Page MenuHomePhabricator

SecurePoll should provide a way to download data
Open, Needs TriagePublicFeature

Description

Elections run using SecurePoll are audited (commonly called scrutineering) by checkusers for fraudulent votes, sockpuppetry, etc. There is a scrutineering.py script written by User:Zzuuzz which takes most of the drudgework out of this, but you need to get the raw data onto your local machine. This is typically done by copy-pasting from the browser into a local file, which is a pain (and error prone). Things get even more annoying if there's more than 500 votes and you have to copy from multiple pages.

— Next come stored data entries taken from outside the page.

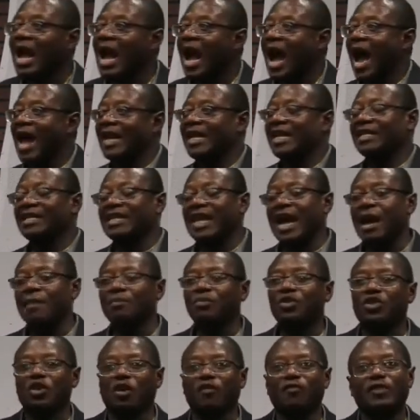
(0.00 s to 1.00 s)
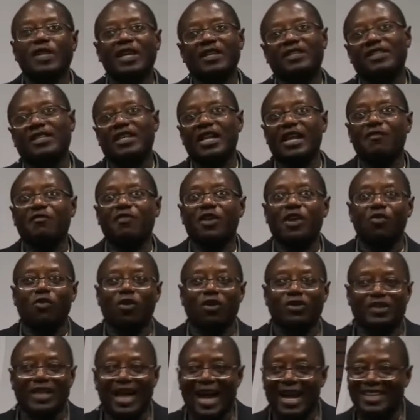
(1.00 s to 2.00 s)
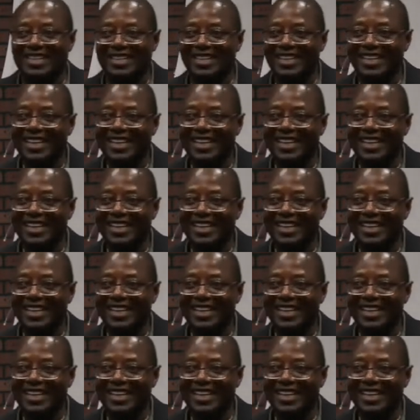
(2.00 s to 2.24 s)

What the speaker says: And the terms of the slavery was that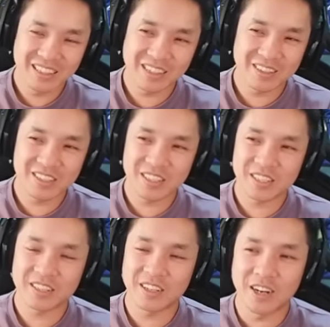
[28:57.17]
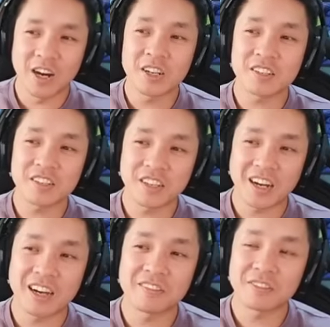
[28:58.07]
That was just honestly,
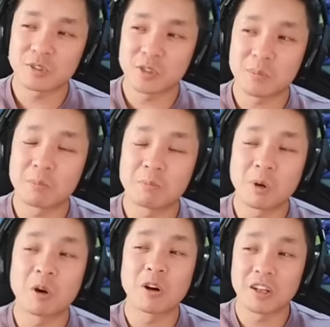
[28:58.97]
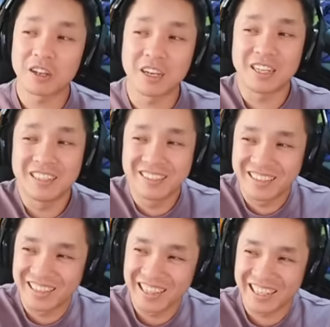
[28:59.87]
I feel
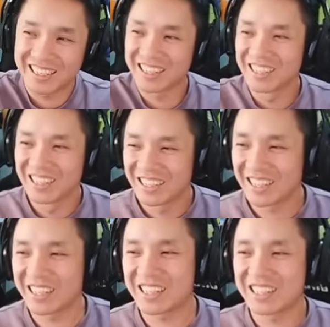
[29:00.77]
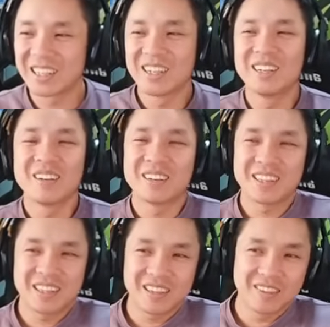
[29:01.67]
demoralized. Like
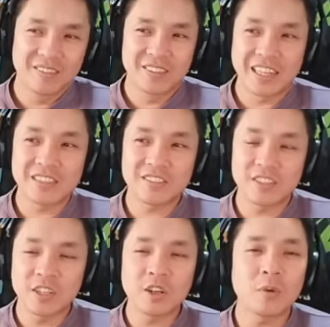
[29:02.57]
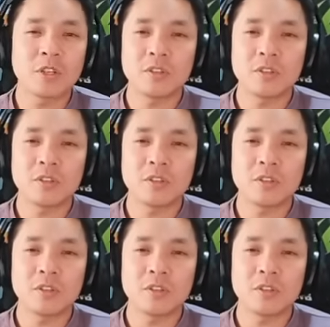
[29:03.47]
there's when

This would all be a lot easier if there was a button on the [[Special:SecurePoll/list/xxx]] screen visible to CUs which would download the entire dataset in some standardized format. Either json or csv would be fine. Then people could write analysis scripts they wanted to slice and dice the data in whatever way was convenient to them.

Event Timeline

Restricted Application added a subscriber: Aklapper. · View Herald Transcript

What data do you need exactly? There's a link called "Dump" that lets you download anonymized votes. Do you instead need the voter metadata including checkuser ish stuff like IP? What fields does the python scriot need and what does the python script do with the data?

Can you link to the python script's source code if its public?

The script is on cuwiki, but I don't think that's important. It reads the data as you would see it on the 'vote list' page, from a local text file, in tab-delimited (TSV) format. Fields include timestamp, name, duplicate, IP, and the rest, as it's displayed in the list table. It reads from a text file because it's too much coding-faff to log in and read directly from the site. The script is not public.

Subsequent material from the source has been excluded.